* **Work to complete**
Leave every picture out and write out the records below exactly.

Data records
━━━━━━━━━━━━━━━━
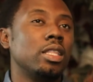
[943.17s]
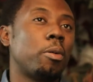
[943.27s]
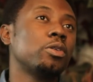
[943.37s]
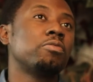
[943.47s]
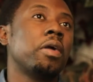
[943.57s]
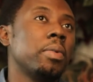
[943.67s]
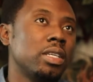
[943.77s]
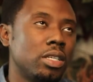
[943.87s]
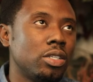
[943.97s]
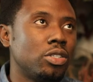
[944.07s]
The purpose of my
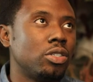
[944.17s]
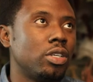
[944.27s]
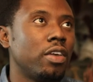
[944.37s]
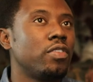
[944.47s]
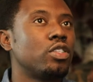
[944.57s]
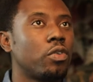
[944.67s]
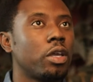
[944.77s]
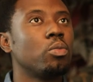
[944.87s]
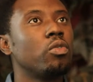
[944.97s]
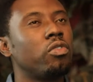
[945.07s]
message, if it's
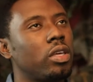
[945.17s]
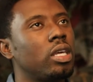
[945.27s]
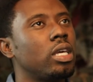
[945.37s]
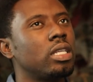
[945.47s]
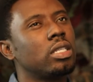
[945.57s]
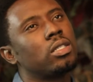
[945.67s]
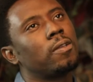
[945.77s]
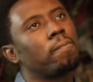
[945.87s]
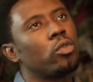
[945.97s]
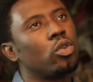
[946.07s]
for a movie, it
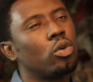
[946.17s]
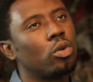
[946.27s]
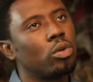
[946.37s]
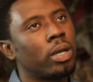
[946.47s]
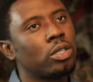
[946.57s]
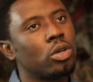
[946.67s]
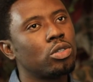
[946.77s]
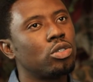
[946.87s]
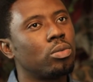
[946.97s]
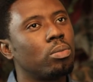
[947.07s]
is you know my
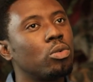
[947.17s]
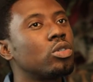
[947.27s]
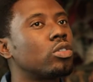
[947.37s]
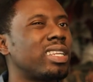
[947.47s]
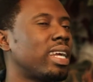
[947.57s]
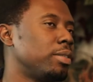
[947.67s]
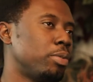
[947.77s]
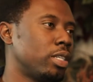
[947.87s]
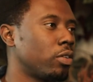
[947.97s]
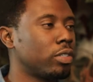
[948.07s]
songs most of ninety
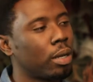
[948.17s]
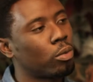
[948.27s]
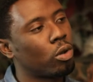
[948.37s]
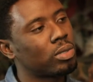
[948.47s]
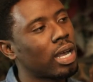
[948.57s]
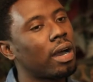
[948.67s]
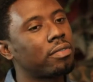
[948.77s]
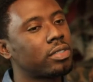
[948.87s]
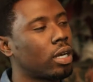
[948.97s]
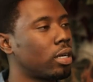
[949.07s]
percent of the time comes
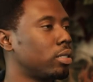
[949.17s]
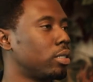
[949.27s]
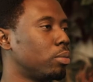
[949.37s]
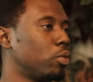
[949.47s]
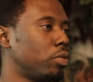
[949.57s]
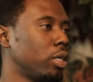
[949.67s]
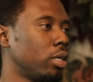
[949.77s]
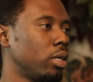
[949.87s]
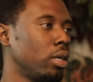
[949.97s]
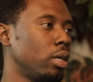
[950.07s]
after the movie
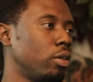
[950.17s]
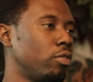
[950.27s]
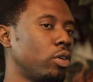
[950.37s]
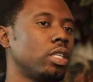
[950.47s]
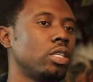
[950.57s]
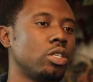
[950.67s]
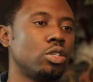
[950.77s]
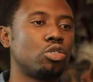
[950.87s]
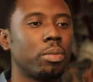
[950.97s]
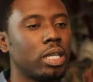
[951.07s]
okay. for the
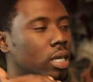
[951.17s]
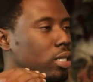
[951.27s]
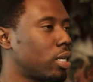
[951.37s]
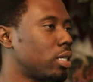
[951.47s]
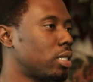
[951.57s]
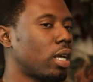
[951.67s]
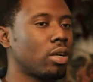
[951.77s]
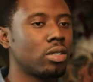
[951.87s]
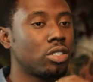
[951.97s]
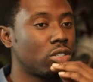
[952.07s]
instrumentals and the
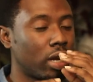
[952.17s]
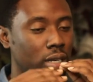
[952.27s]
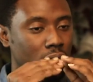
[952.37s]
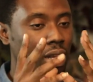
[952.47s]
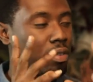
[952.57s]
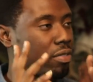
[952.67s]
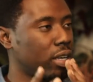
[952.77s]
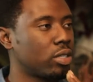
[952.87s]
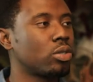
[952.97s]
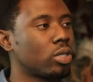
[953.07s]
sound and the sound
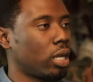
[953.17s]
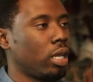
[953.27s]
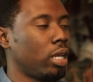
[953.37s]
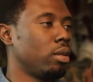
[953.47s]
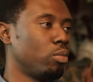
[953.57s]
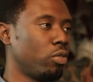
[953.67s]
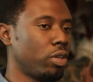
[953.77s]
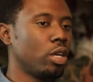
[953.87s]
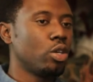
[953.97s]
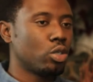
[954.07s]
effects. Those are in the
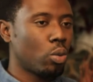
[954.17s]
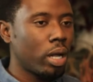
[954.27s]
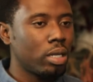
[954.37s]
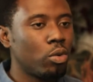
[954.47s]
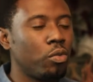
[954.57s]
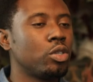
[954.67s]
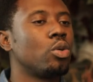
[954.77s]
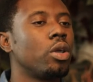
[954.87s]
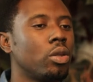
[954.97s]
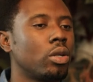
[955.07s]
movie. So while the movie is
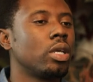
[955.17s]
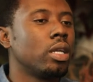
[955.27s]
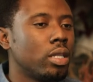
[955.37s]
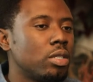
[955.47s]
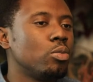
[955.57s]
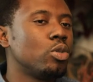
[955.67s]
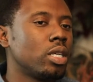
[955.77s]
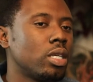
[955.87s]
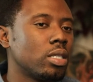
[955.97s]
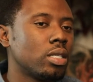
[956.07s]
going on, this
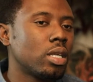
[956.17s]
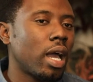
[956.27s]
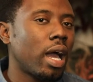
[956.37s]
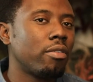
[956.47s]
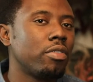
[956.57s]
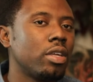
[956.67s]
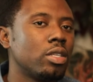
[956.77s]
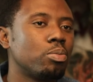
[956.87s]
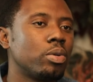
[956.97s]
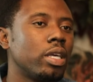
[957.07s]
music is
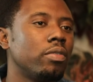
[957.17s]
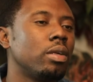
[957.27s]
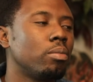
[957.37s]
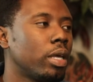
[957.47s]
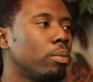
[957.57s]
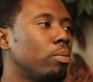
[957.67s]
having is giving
━━━━━━━━━━━━━━━━
* **Output for this exercise**
[943.17s]
[943.27s]
[943.37s]
[943.47s]
[943.57s]
[943.67s]
[943.77s]
[943.87s]
[943.97s]
[944.07s]
The purpose of my
[944.17s]
[944.27s]
[944.37s]
[944.47s]
[944.57s]
[944.67s]
[944.77s]
[944.87s]
[944.97s]
[945.07s]
message, if it's
[945.17s]
[945.27s]
[945.37s]
[945.47s]
[945.57s]
[945.67s]
[945.77s]
[945.87s]
[945.97s]
[946.07s]
for a movie, it
[946.17s]
[946.27s]
[946.37s]
[946.47s]
[946.57s]
[946.67s]
[946.77s]
[946.87s]
[946.97s]
[947.07s]
is you know my
[947.17s]
[947.27s]
[947.37s]
[947.47s]
[947.57s]
[947.67s]
[947.77s]
[947.87s]
[947.97s]
[948.07s]
songs most of ninety
[948.17s]
[948.27s]
[948.37s]
[948.47s]
[948.57s]
[948.67s]
[948.77s]
[948.87s]
[948.97s]
[949.07s]
percent of the time comes
[949.17s]
[949.27s]
[949.37s]
[949.47s]
[949.57s]
[949.67s]
[949.77s]
[949.87s]
[949.97s]
[950.07s]
after the movie
[950.17s]
[950.27s]
[950.37s]
[950.47s]
[950.57s]
[950.67s]
[950.77s]
[950.87s]
[950.97s]
[951.07s]
okay. for the
[951.17s]
[951.27s]
[951.37s]
[951.47s]
[951.57s]
[951.67s]
[951.77s]
[951.87s]
[951.97s]
[952.07s]
instrumentals and the
[952.17s]
[952.27s]
[952.37s]
[952.47s]
[952.57s]
[952.67s]
[952.77s]
[952.87s]
[952.97s]
[953.07s]
sound and the sound
[953.17s]
[953.27s]
[953.37s]
[953.47s]
[953.57s]
[953.67s]
[953.77s]
[953.87s]
[953.97s]
[954.07s]
effects. Those are in the
[954.17s]
[954.27s]
[954.37s]
[954.47s]
[954.57s]
[954.67s]
[954.77s]
[954.87s]
[954.97s]
[955.07s]
movie. So while the movie is
[955.17s]
[955.27s]
[955.37s]
[955.47s]
[955.57s]
[955.67s]
[955.77s]
[955.87s]
[955.97s]
[956.07s]
going on, this
[956.17s]
[956.27s]
[956.37s]
[956.47s]
[956.57s]
[956.67s]
[956.77s]
[956.87s]
[956.97s]
[957.07s]
music is
[957.17s]
[957.27s]
[957.37s]
[957.47s]
[957.57s]
[957.67s]
having is giving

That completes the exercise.